One of the great things about traveling, especially the kind of travel that takes you to far away places where people have customs, practices, beliefs and values that are different from your own, is that you get to see how different people can be in some ways and how similar we are in others. A wise person once said, “People are people.” In other words, the essential concerns, longings, desires, fears, and aspirations, of human beings throughout the world seem to be universal. While the particular ways in which people go about dealing with and addressing their concerns may vary from culture to culture, the underlying needs that drive us all are consistent, as are the challenges inherent in the process of meeting those needs in a world that doesn’t always support those efforts, no matter where we may live.
Over the past three decades we’ve taught in many places throughout the world and the same messages are consistently revealed, whether we’re teaching in a third-world country, or an advanced industrial nation: It’s relationships that makes the world go round, and what fuels relationships is love. So, becoming a more loving person is a worthy goal, whether you live in a tribal community or a first world megalopolis.

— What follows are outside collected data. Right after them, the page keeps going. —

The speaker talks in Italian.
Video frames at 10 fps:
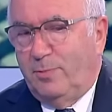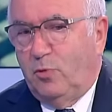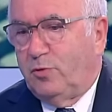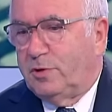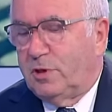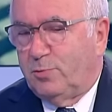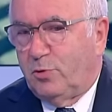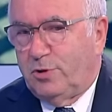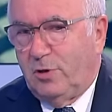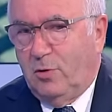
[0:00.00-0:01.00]
Dal punto di vista
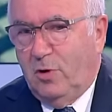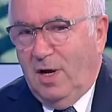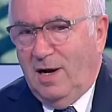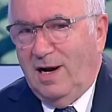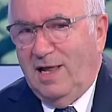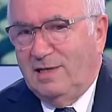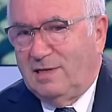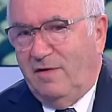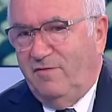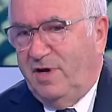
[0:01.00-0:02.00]
sportivo la
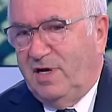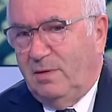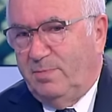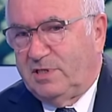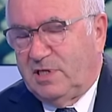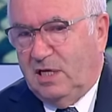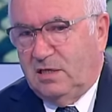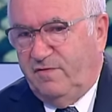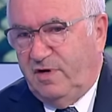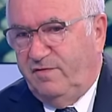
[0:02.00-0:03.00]
lealtà viene
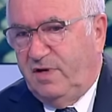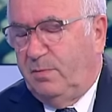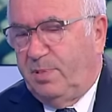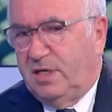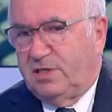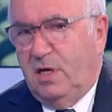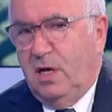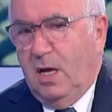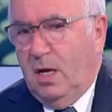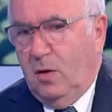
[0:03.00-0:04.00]
calpestata, viene
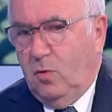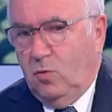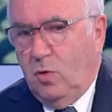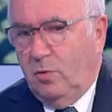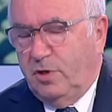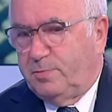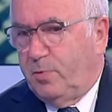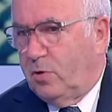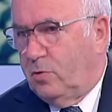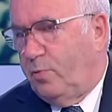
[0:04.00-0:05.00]
vilipesa. Eh, un uomo di
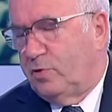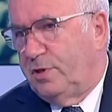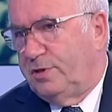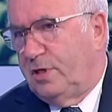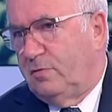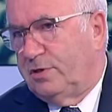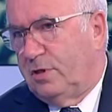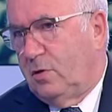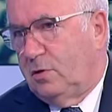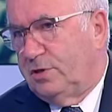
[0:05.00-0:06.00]
sport non può sentire
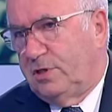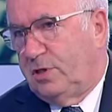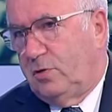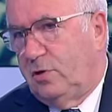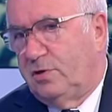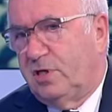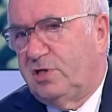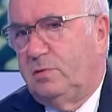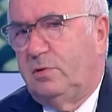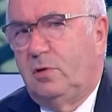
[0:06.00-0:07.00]
queste cose. Se noi
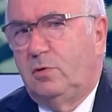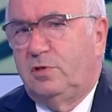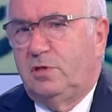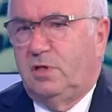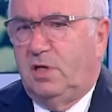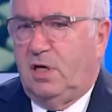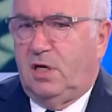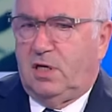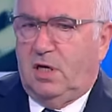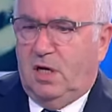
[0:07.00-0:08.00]
entrassimo nell'ordine di
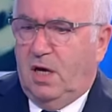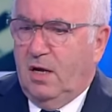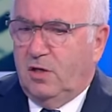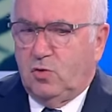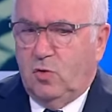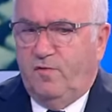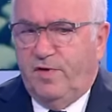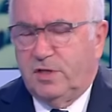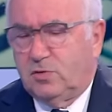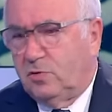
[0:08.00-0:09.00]
idee che solo
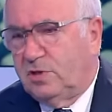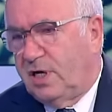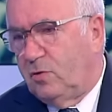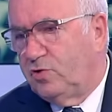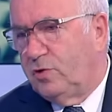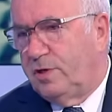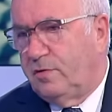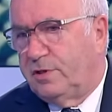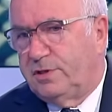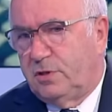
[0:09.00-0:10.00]
far ascoltare un
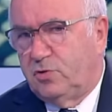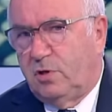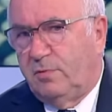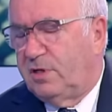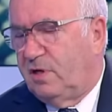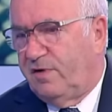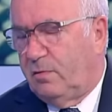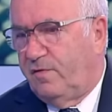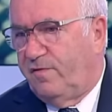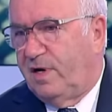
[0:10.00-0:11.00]
giorno questi ragionamenti
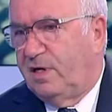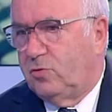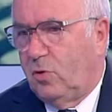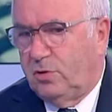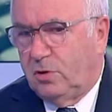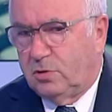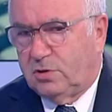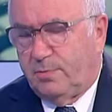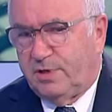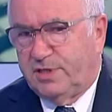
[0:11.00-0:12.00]
avremmo fallito ogni
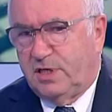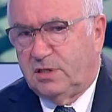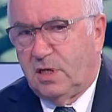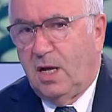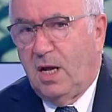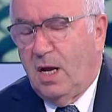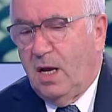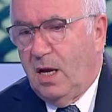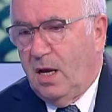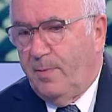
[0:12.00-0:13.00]
nostra presenza.
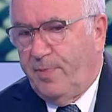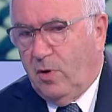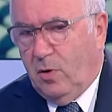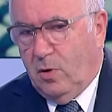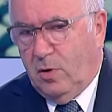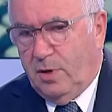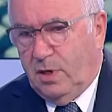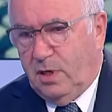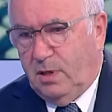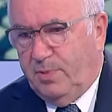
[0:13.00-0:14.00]
Eh, eh, però,
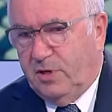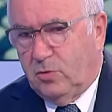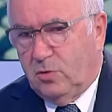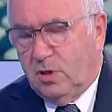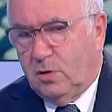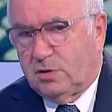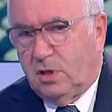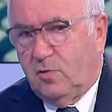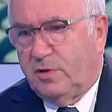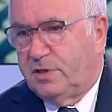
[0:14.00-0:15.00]
eh, ripeto una
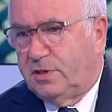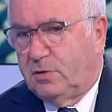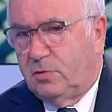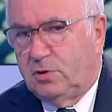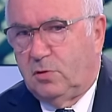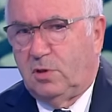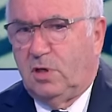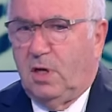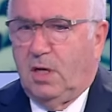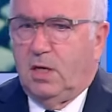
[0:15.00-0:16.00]
cosa, queste
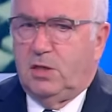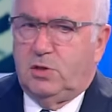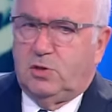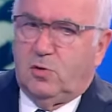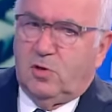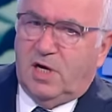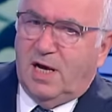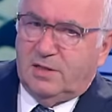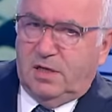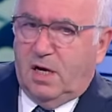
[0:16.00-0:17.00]
situazioni si sono
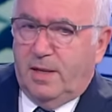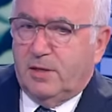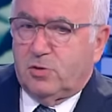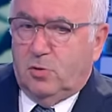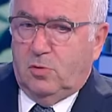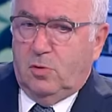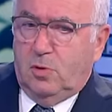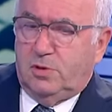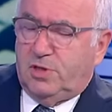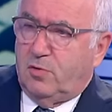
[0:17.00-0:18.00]
create,
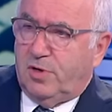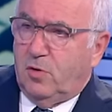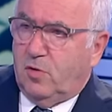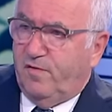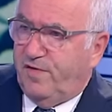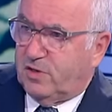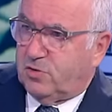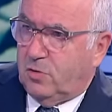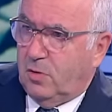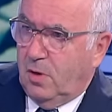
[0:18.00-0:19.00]
adesso c'è un reo
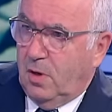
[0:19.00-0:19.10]
confesso.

Unfortunately, confusion about how to become a more loving human being seems to be quite prevalent as well. During a recent overseas trip we were once again reminded of how easy it is for all of us to fall into the trap of mistakenly thinking that the problems of our relationships have more to do with the other person than with ourselves. So if you’re one of those people who often forgets that making relationships work is NOT about fixing, changing, correcting, enlightening, or teaching your partner what they need to know, the good news is that you’re not alone. You’re in the company of a great many folks who feel the same way. As anyone who has ever been on either end of a relationship that is characterized by this pattern knows, the endless, closed loop that this kind of thinking creates makes for serious suffering whether you live in Timbuktu or Kalamazoo.
It’s not that things might not improve if the other person were to change, they probably would. It’s just that in the context of relationships, the other person’s work is irrelevant, and focusing on what you think they are doing wrong, rather than what you can do that might improve the relationship, merely deepens and perpetuates the cycle of blame, criticism and defensiveness.